Я поспешил успокоить его.
— О Хасане не беспокойся. Он не сделает ничего неразумного.
— Почему?
— Он думает только о дубровчанке. Жаворонки поют у него в сердце. Мне кажется, будто я слышу их щебетание.
— Ты думаешь, я не слышу? Этого-то я и боюсь, друг.
— Чего ты боишься?
— Этого щебетания. Из-за него-то он и делает глупости. Тогда каждый добр и других жалеет.
— Жалеет, но ничего не предпринимает. Любовь эгоистична.
— Эх, дервиш, что ты знаешь о любви! Я себя подставил ради него. Это ли эгоистично?
Я хотел спросить старика — и спрошу его однажды,— что бы он сделал ради сына, и от чего бы отказался ради него, и во что превратилась бы его любовь, если б его сын пострадал.
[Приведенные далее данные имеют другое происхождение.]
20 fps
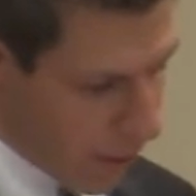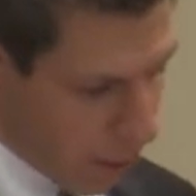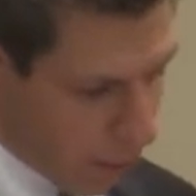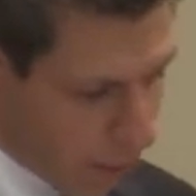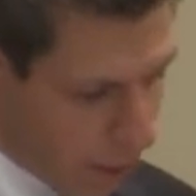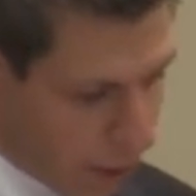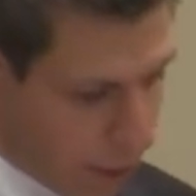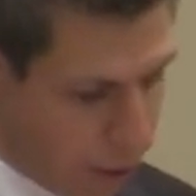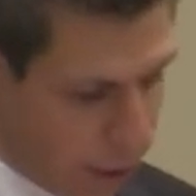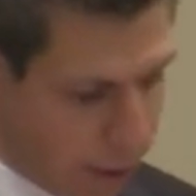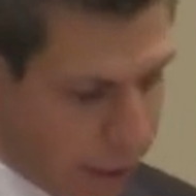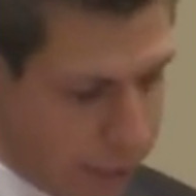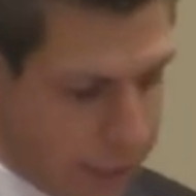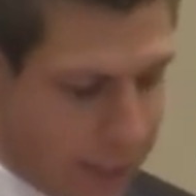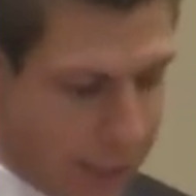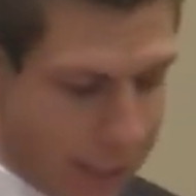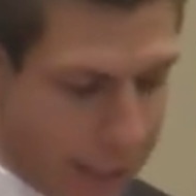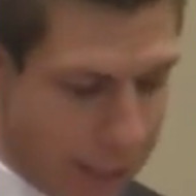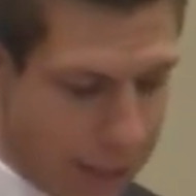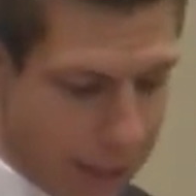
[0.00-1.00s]
Rather,
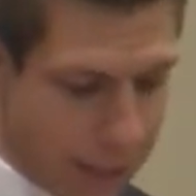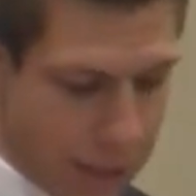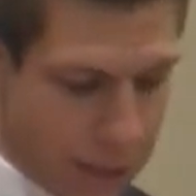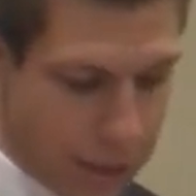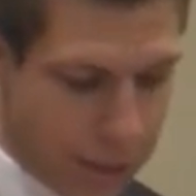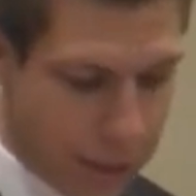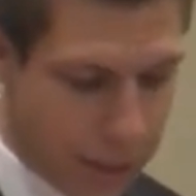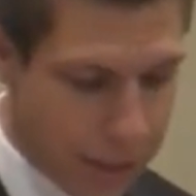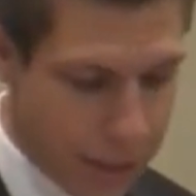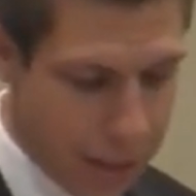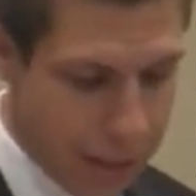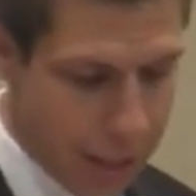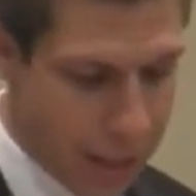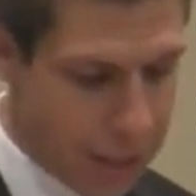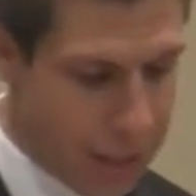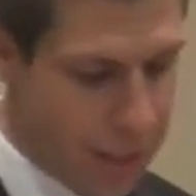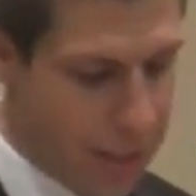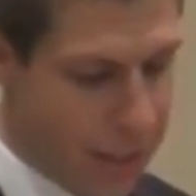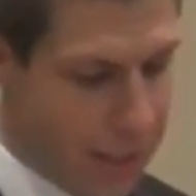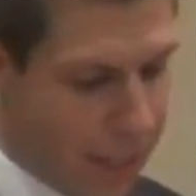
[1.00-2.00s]
it's, e- it's, it
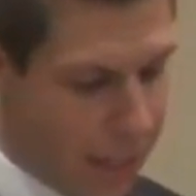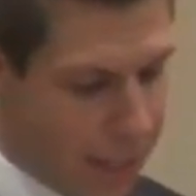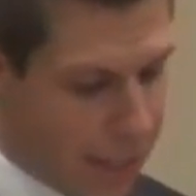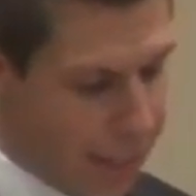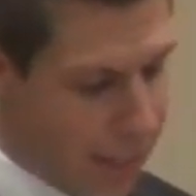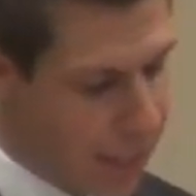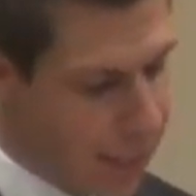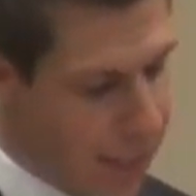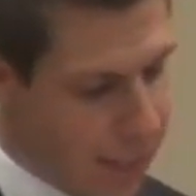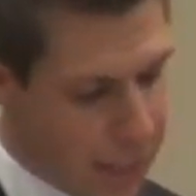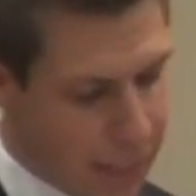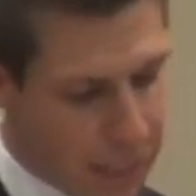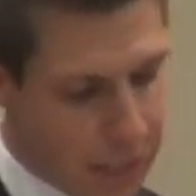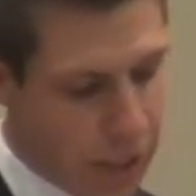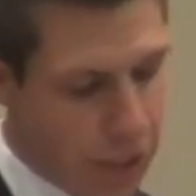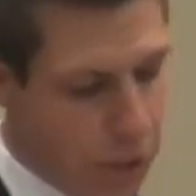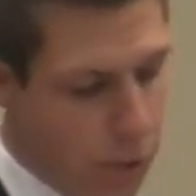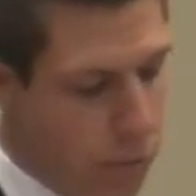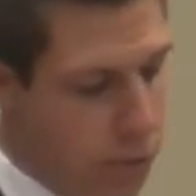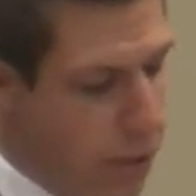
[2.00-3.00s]
is to say that it's
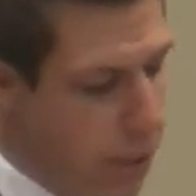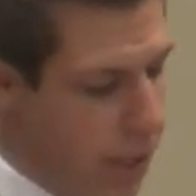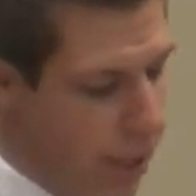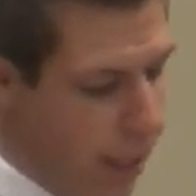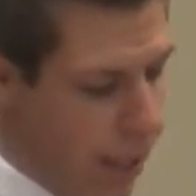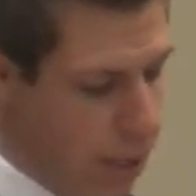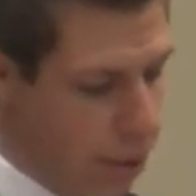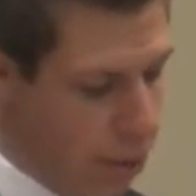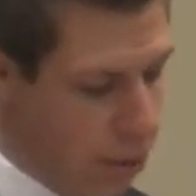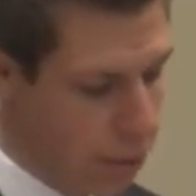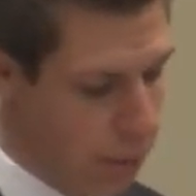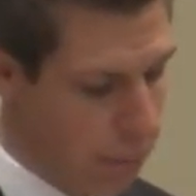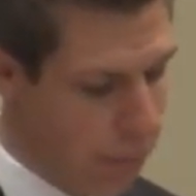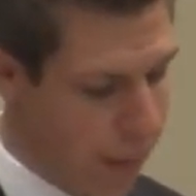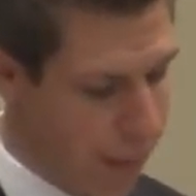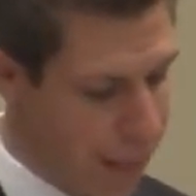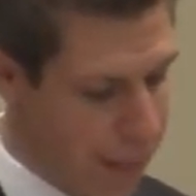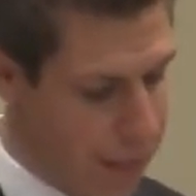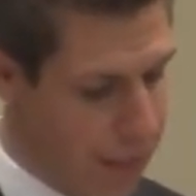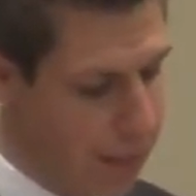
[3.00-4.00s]
easy to use theological
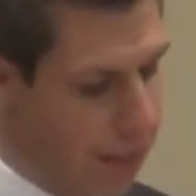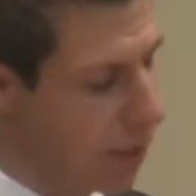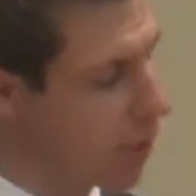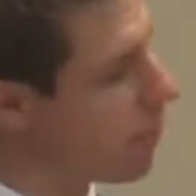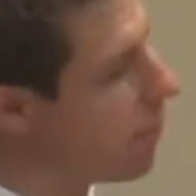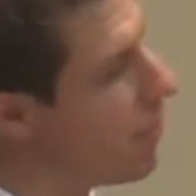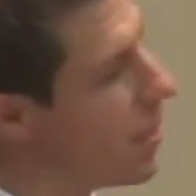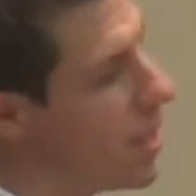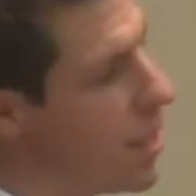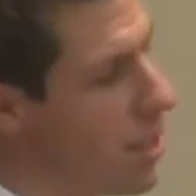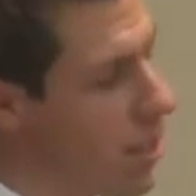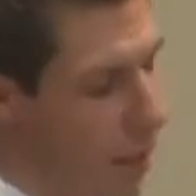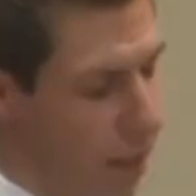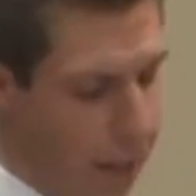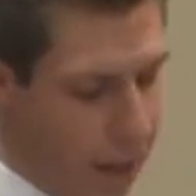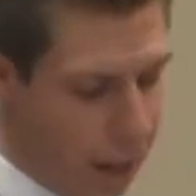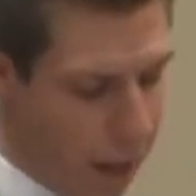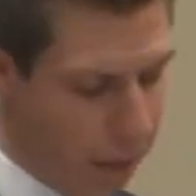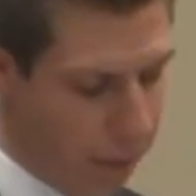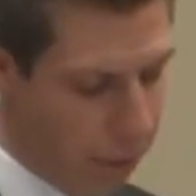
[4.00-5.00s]
debates as a convenient
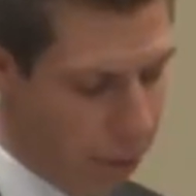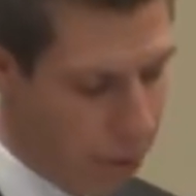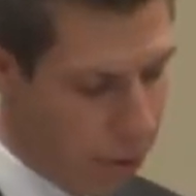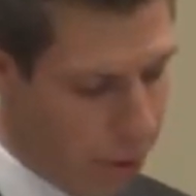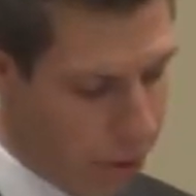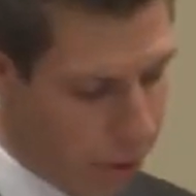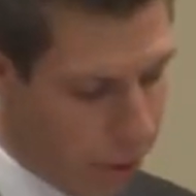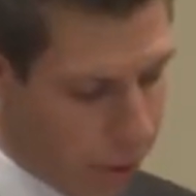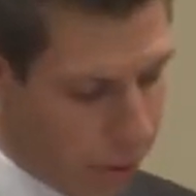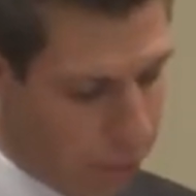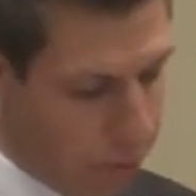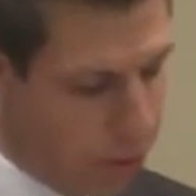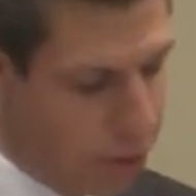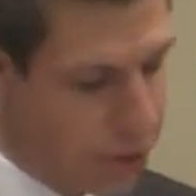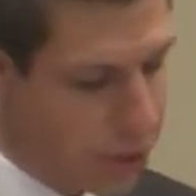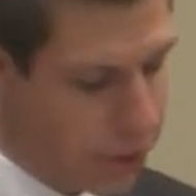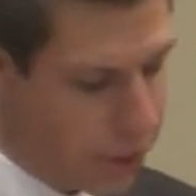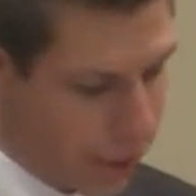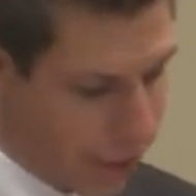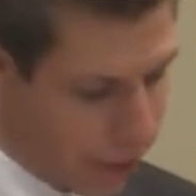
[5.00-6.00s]
cover for
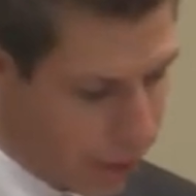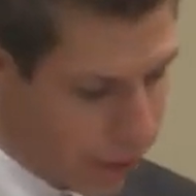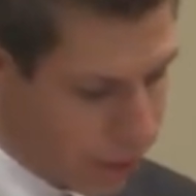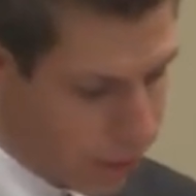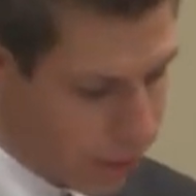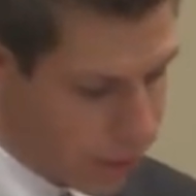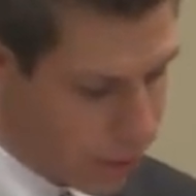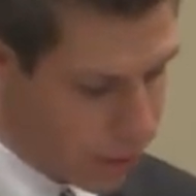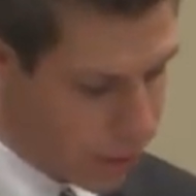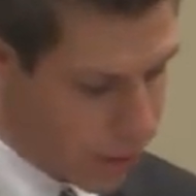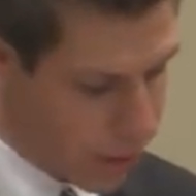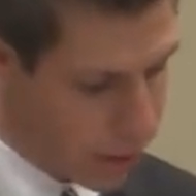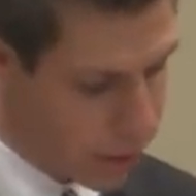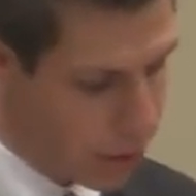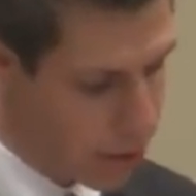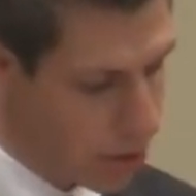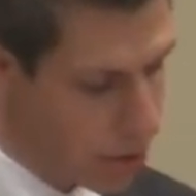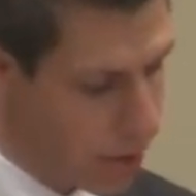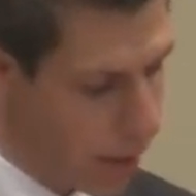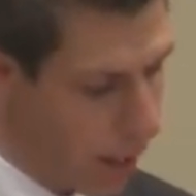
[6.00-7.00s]
sins
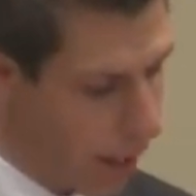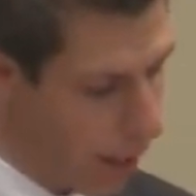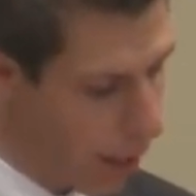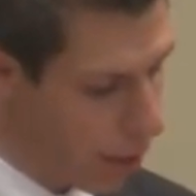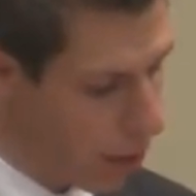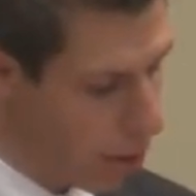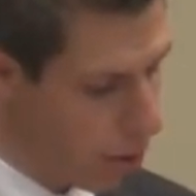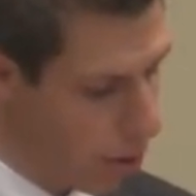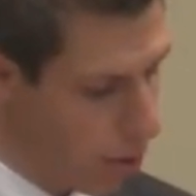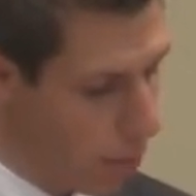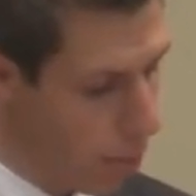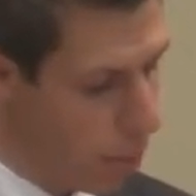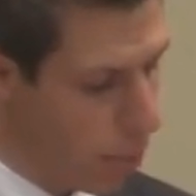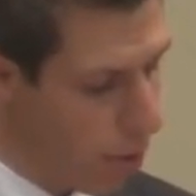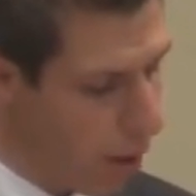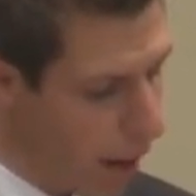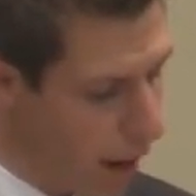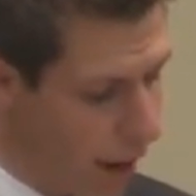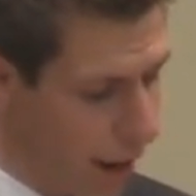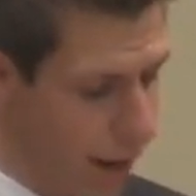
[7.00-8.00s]
such as anger,
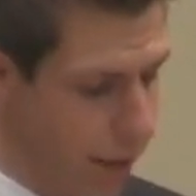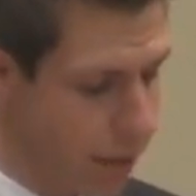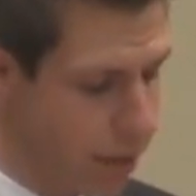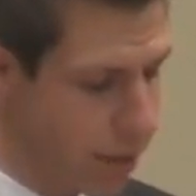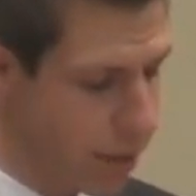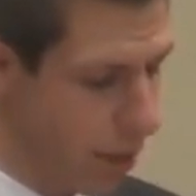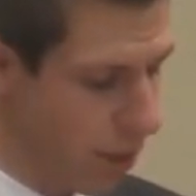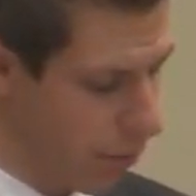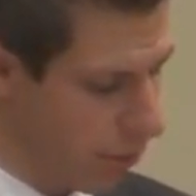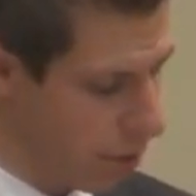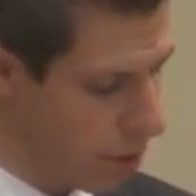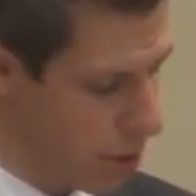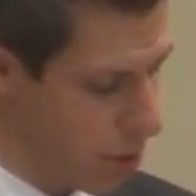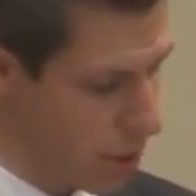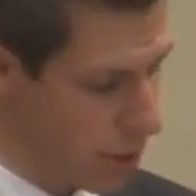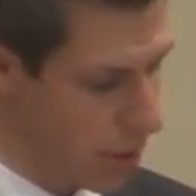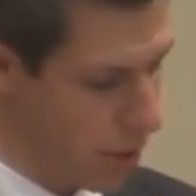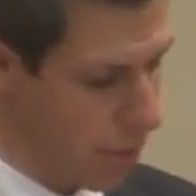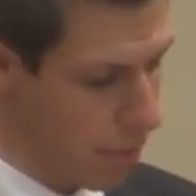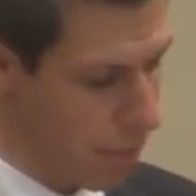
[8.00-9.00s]
pride,
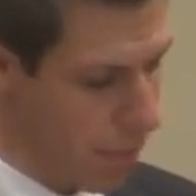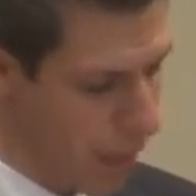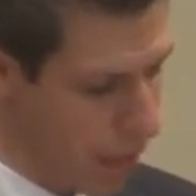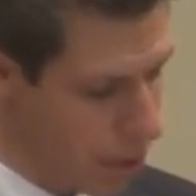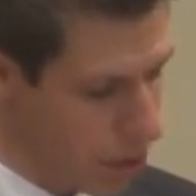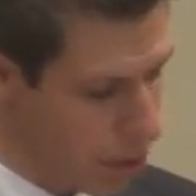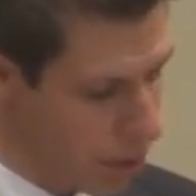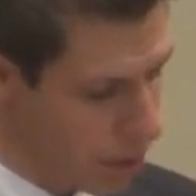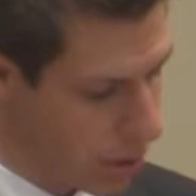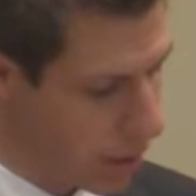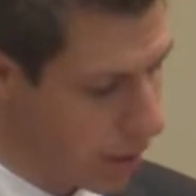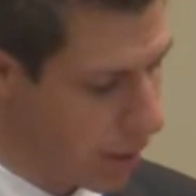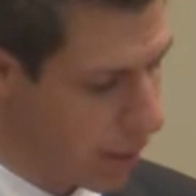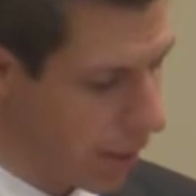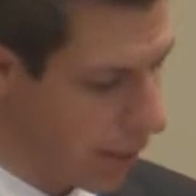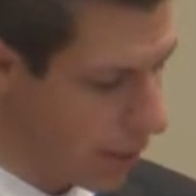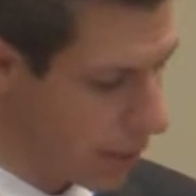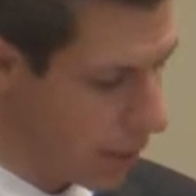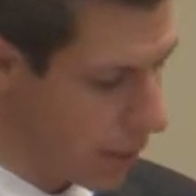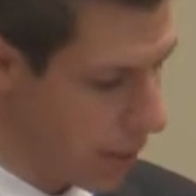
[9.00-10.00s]
selfishness, impatience, and
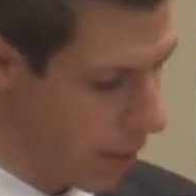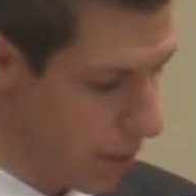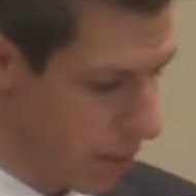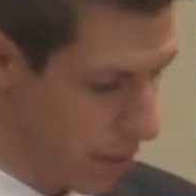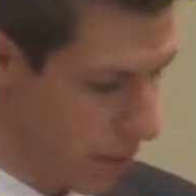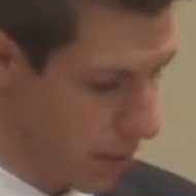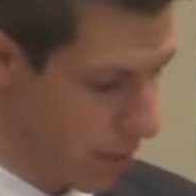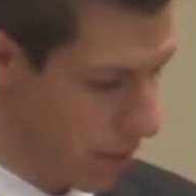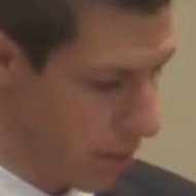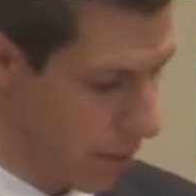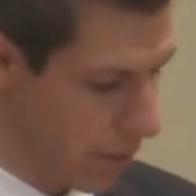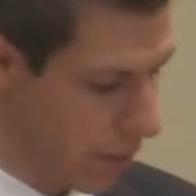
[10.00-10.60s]
laziness.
Она стала бы самой лютой ненавистью, которую мне доводилось видеть.
Для него в жизни существовала только эта любовь и ничего больше. Даже перед смертью, в ожидании кончины, она хранит его, поддерживая в жизни. Может быть, это непростое и глубокое лукавство старости, страх смерти, превратившийся в любовь, дабы последние цветы расцвели в состарившемся сердце. Сердце сына — букет, и не надо его удобрять, чтоб он расцвел; любовь отца для него одно из многих чувств, может быть, он воспримет его как помеху, оно обременяет его. Для старика это единственный якорь.
Я говорю «может быть», ибо я не знаю.
Городок спокоен. Словно бы замирая, он дышит медленнее, живет тише.